▸ **Assignment**: Copy the records below exactly, starting at the line that contains "[3:08.59-3:09.49]" and ending at the line that contains "[3:18.49-3:19.39]"; leave out any pictures.

▸ **Record excerpts**:
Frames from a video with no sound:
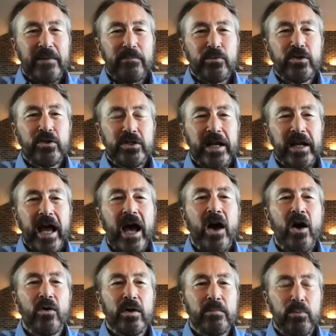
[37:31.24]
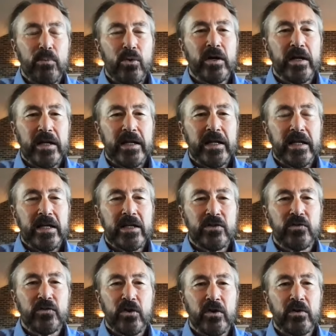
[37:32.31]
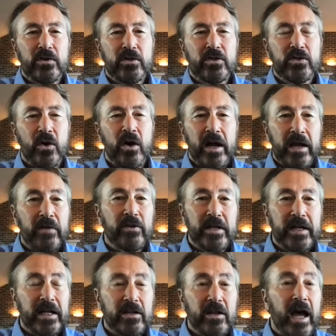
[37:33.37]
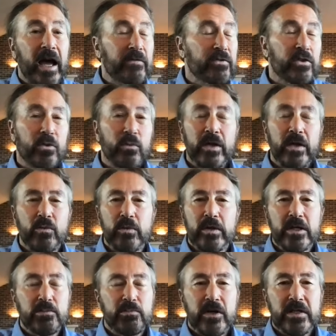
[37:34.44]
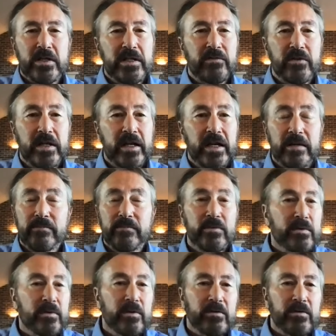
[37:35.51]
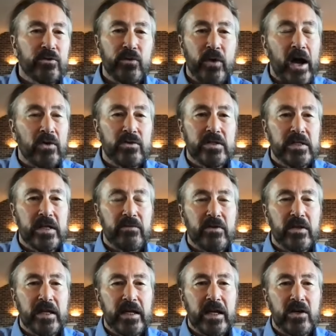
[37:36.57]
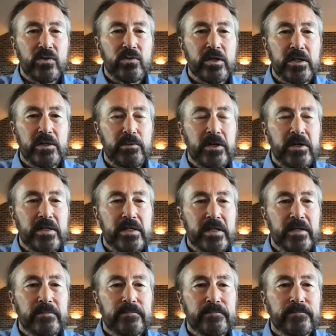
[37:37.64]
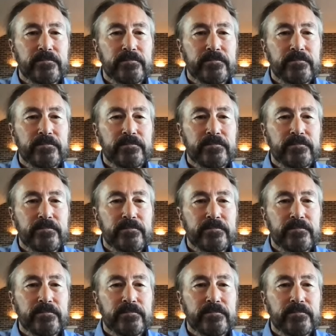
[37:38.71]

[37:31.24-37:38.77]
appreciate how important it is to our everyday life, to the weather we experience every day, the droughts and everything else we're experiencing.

==

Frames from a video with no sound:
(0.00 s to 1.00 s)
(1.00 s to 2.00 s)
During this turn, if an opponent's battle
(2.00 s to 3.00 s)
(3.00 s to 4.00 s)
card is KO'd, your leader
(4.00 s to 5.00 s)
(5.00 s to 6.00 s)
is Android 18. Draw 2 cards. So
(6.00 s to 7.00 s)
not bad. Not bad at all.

* * *

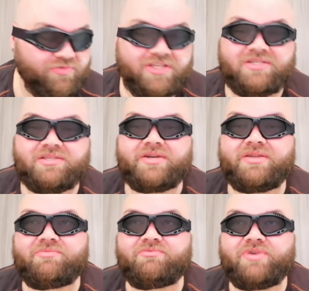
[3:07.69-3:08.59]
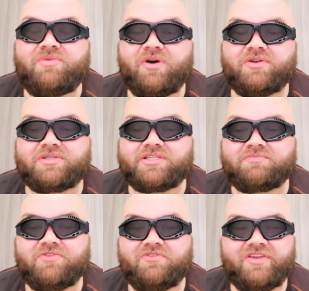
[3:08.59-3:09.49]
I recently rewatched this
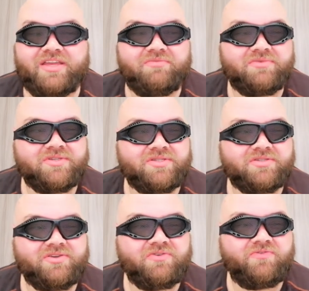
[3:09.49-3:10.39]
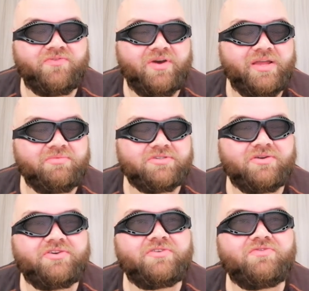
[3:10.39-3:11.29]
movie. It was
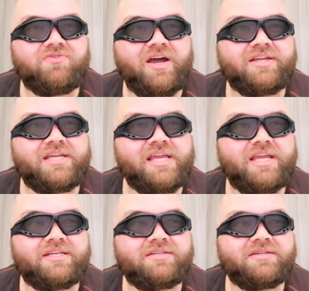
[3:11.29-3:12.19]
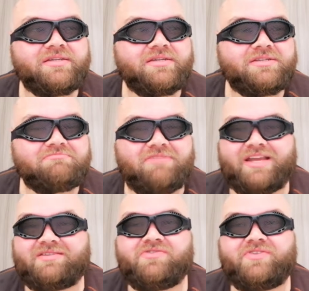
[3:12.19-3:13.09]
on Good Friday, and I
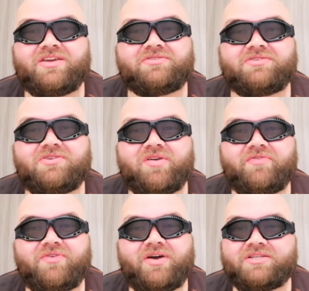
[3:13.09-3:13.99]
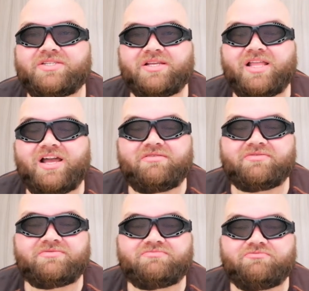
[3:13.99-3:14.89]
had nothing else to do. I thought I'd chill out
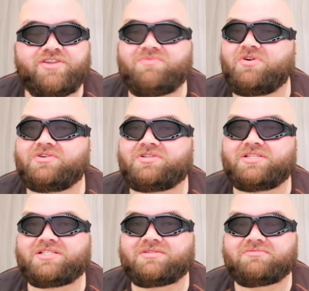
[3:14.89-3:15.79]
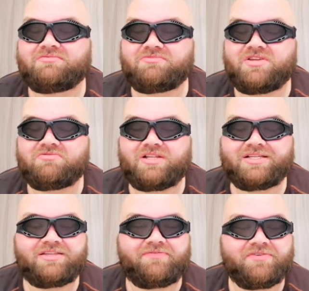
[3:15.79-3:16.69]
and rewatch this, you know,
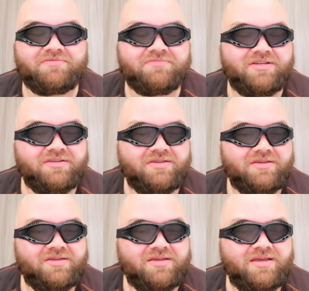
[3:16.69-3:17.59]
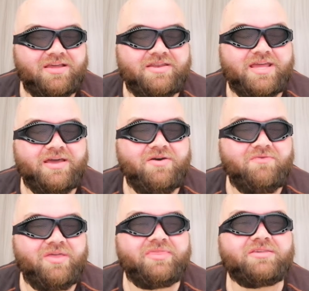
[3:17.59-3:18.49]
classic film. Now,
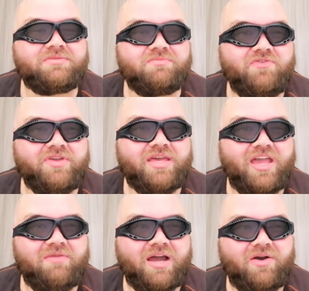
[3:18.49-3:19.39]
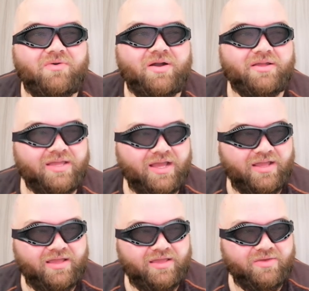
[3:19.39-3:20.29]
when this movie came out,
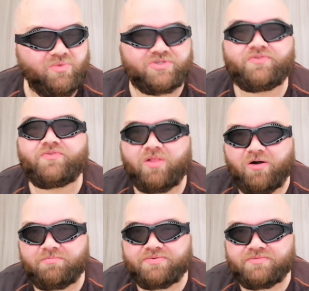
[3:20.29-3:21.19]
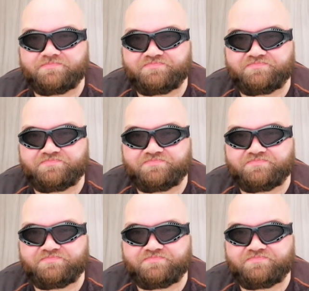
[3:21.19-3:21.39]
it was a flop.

▸ **Written answer**:
[3:08.59-3:09.49]
I recently rewatched this
[3:09.49-3:10.39]
[3:10.39-3:11.29]
movie. It was
[3:11.29-3:12.19]
[3:12.19-3:13.09]
on Good Friday, and I
[3:13.09-3:13.99]
[3:13.99-3:14.89]
had nothing else to do. I thought I'd chill out
[3:14.89-3:15.79]
[3:15.79-3:16.69]
and rewatch this, you know,
[3:16.69-3:17.59]
[3:17.59-3:18.49]
classic film. Now,
[3:18.49-3:19.39]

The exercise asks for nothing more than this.